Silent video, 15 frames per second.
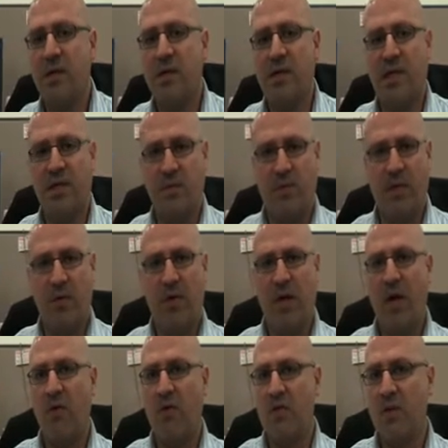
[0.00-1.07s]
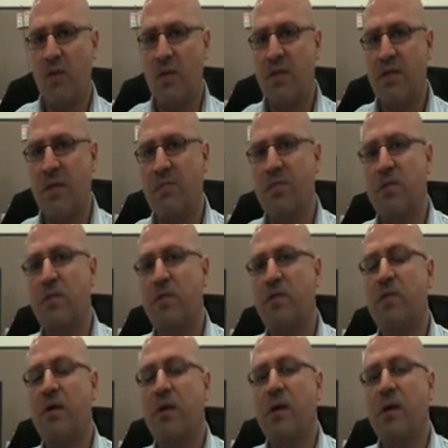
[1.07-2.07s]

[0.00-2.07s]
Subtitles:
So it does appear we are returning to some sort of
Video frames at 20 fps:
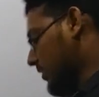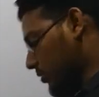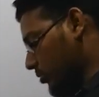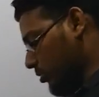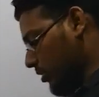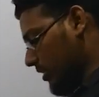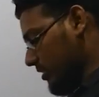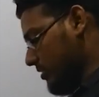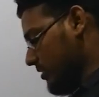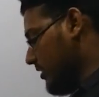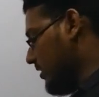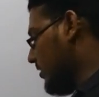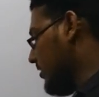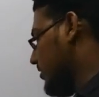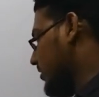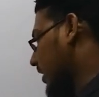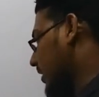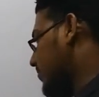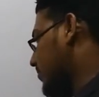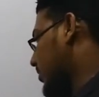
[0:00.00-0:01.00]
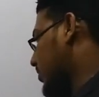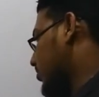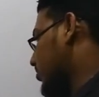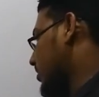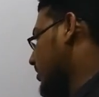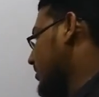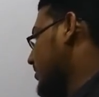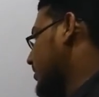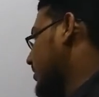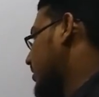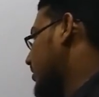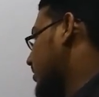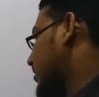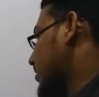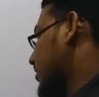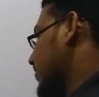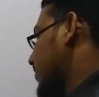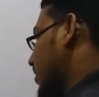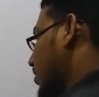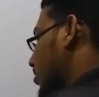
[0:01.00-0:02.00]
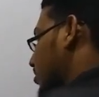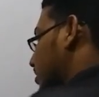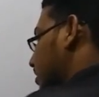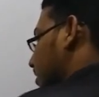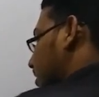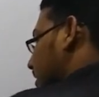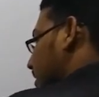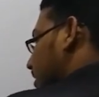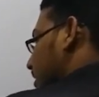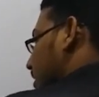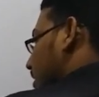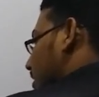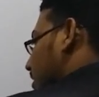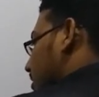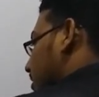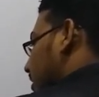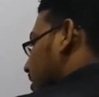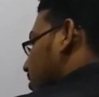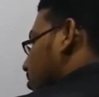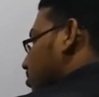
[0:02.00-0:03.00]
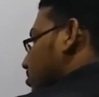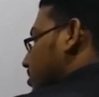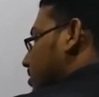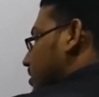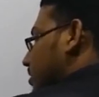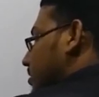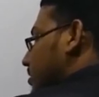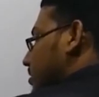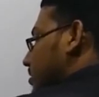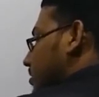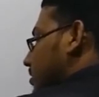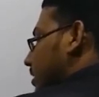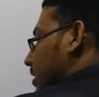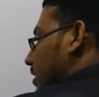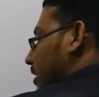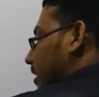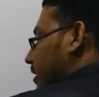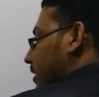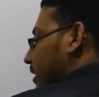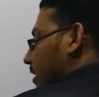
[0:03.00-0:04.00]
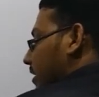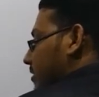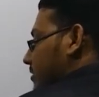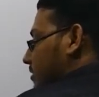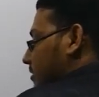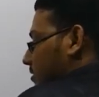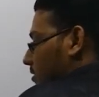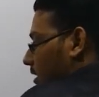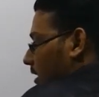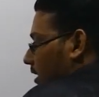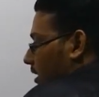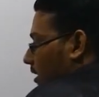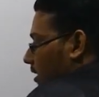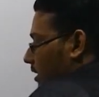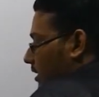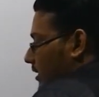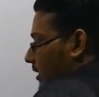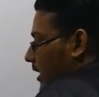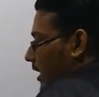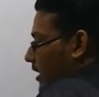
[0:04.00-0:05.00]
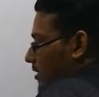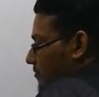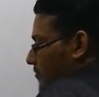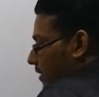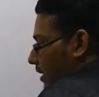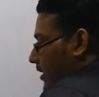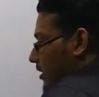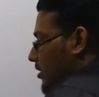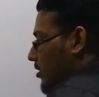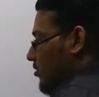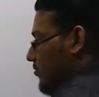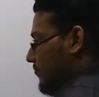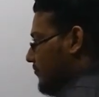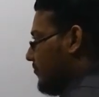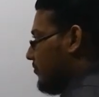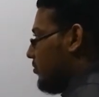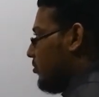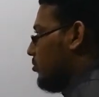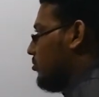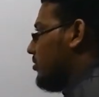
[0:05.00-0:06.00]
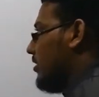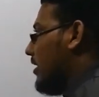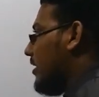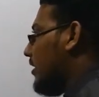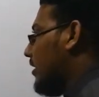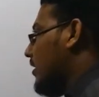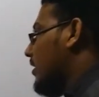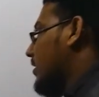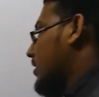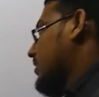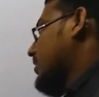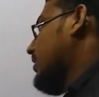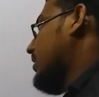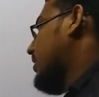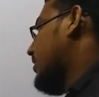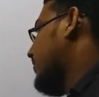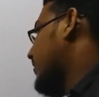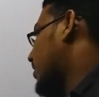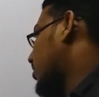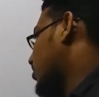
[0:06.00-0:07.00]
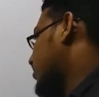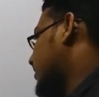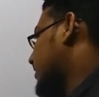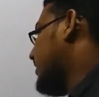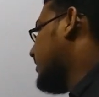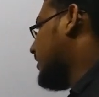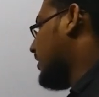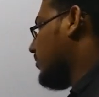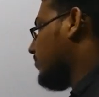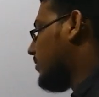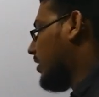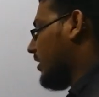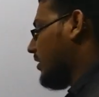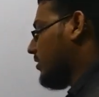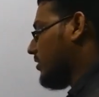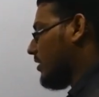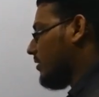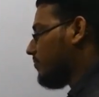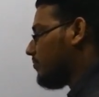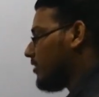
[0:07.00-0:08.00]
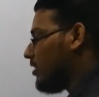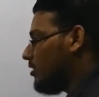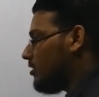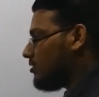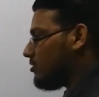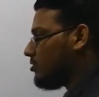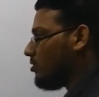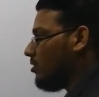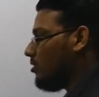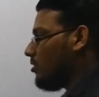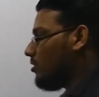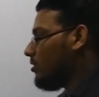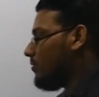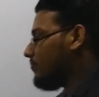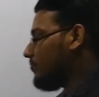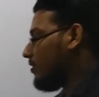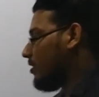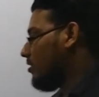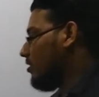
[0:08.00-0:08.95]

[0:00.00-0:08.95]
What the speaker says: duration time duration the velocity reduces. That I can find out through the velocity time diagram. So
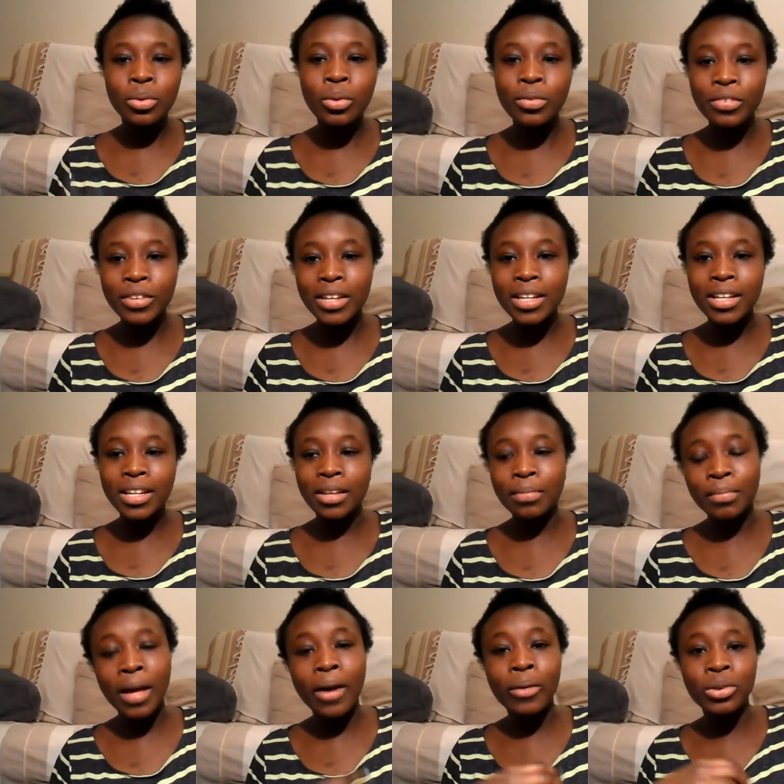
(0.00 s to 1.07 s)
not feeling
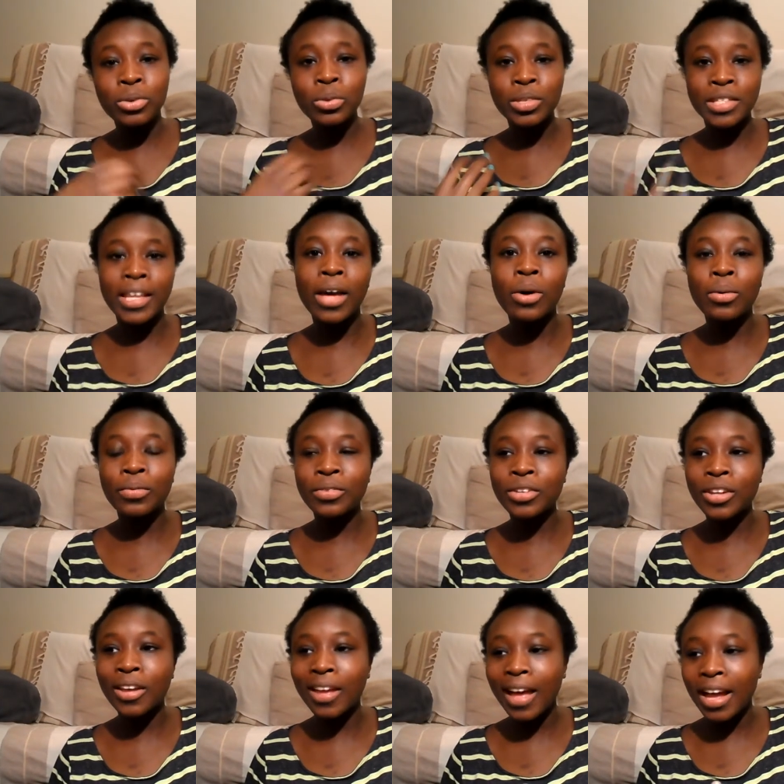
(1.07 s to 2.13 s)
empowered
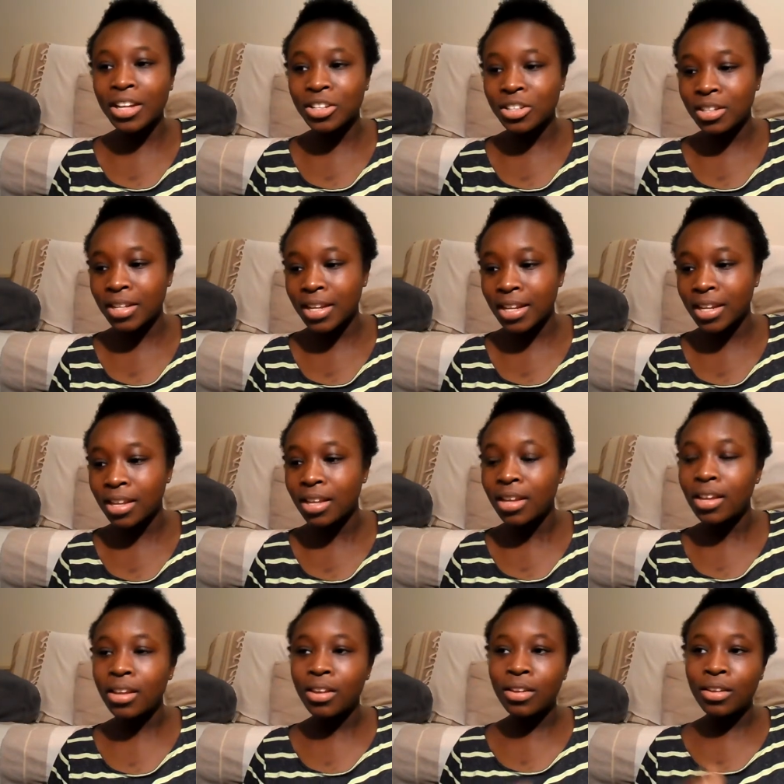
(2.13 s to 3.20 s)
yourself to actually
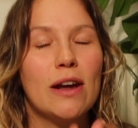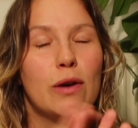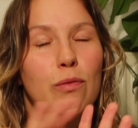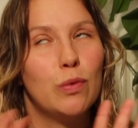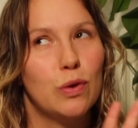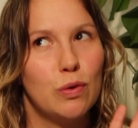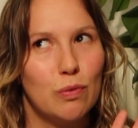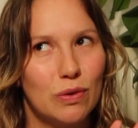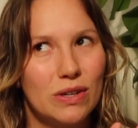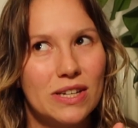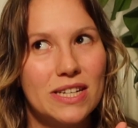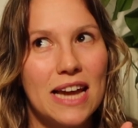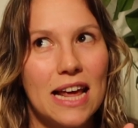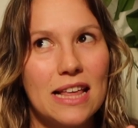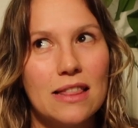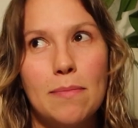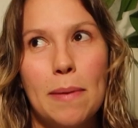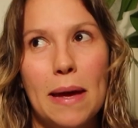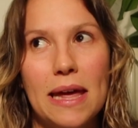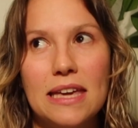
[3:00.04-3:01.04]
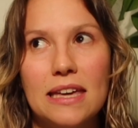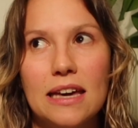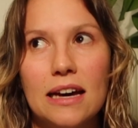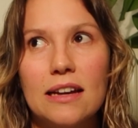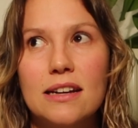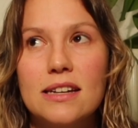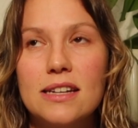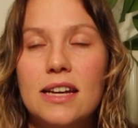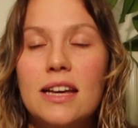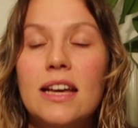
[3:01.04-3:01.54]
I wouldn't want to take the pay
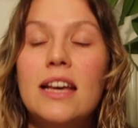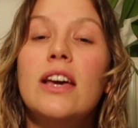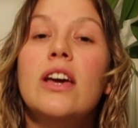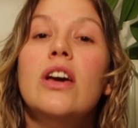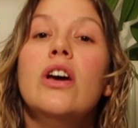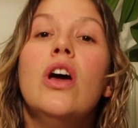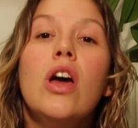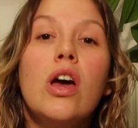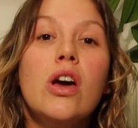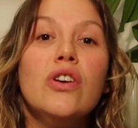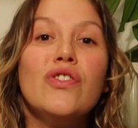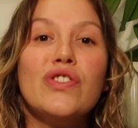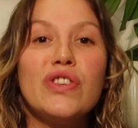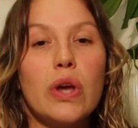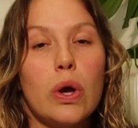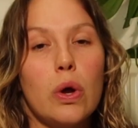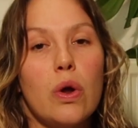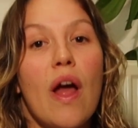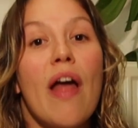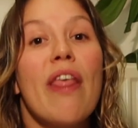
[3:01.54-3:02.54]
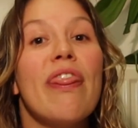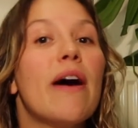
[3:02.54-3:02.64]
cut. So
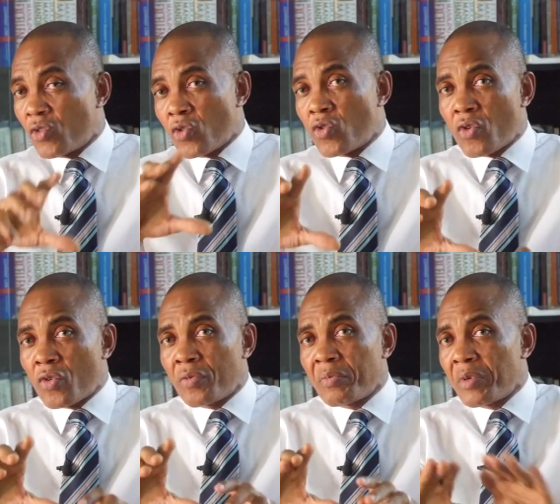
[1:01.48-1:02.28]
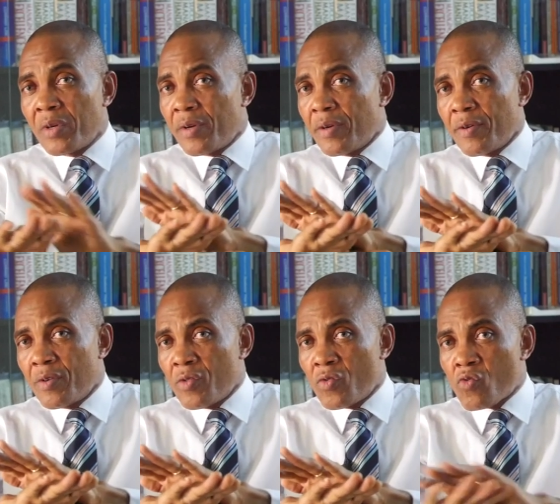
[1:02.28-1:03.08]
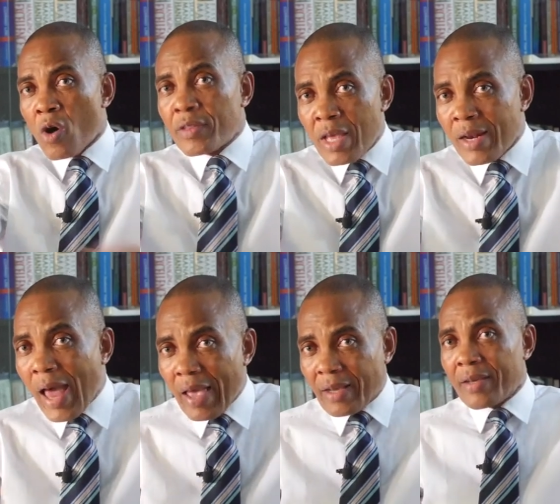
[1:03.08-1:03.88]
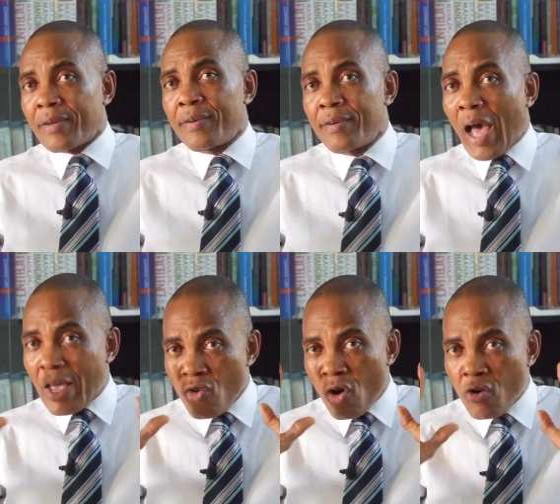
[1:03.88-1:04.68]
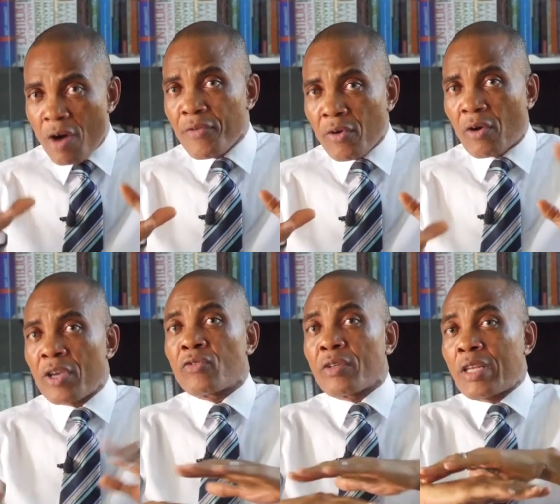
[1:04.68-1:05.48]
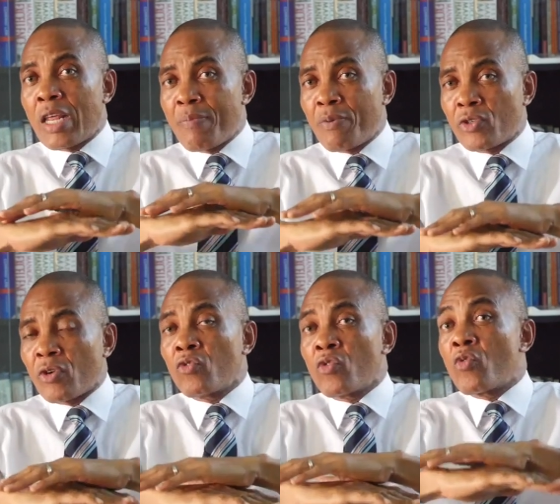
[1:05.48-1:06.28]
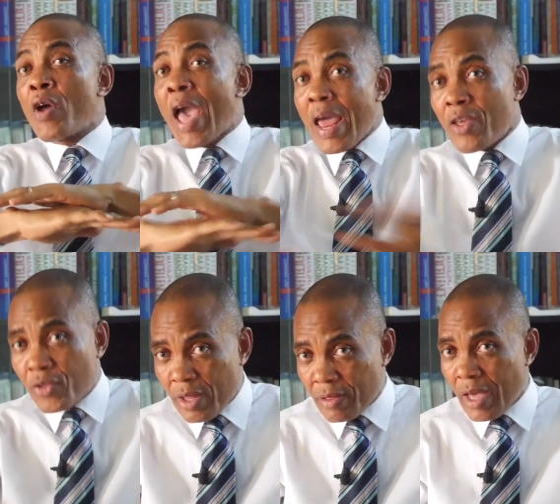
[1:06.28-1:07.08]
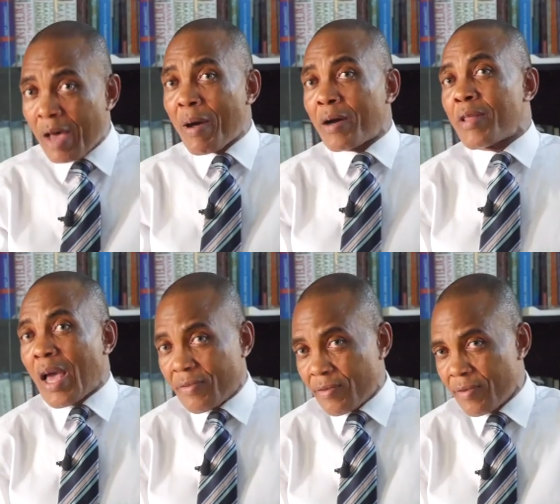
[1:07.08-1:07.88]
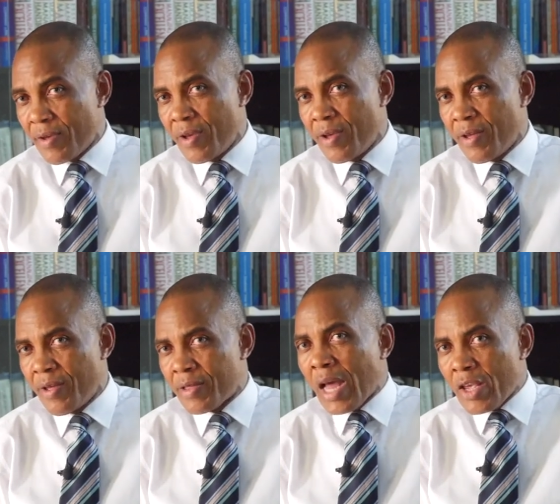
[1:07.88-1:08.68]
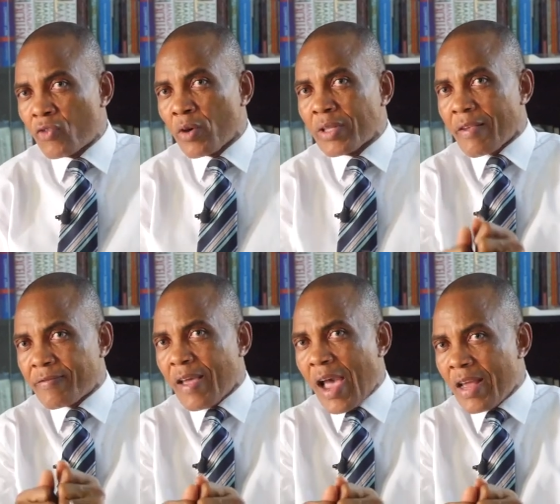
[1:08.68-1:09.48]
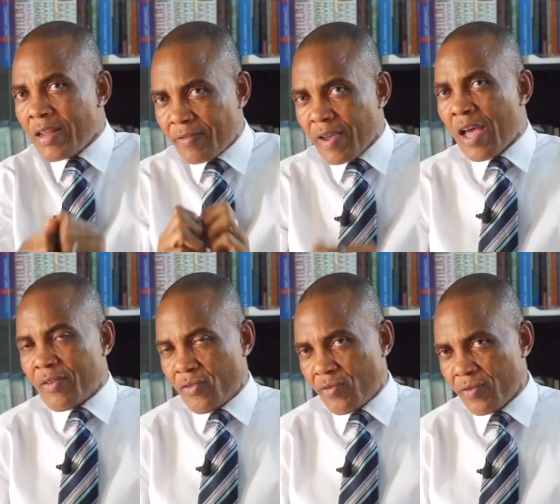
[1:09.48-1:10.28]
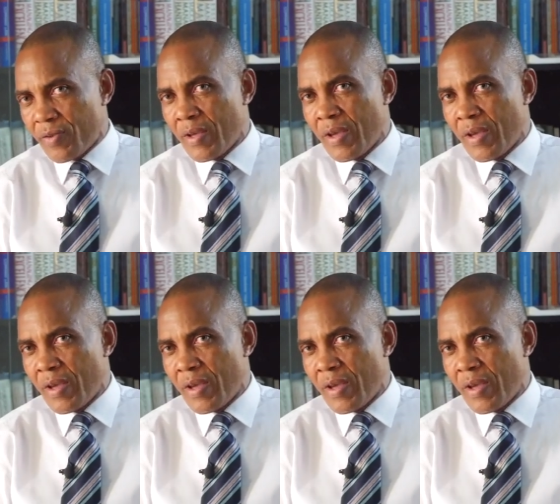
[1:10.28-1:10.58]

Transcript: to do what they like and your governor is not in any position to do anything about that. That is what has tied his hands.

- Assignment -
Where a line above contains the string "frames", copy that line.

- Result of this task -
Silent video, 15 frames per second.
Video frames at 20 fps:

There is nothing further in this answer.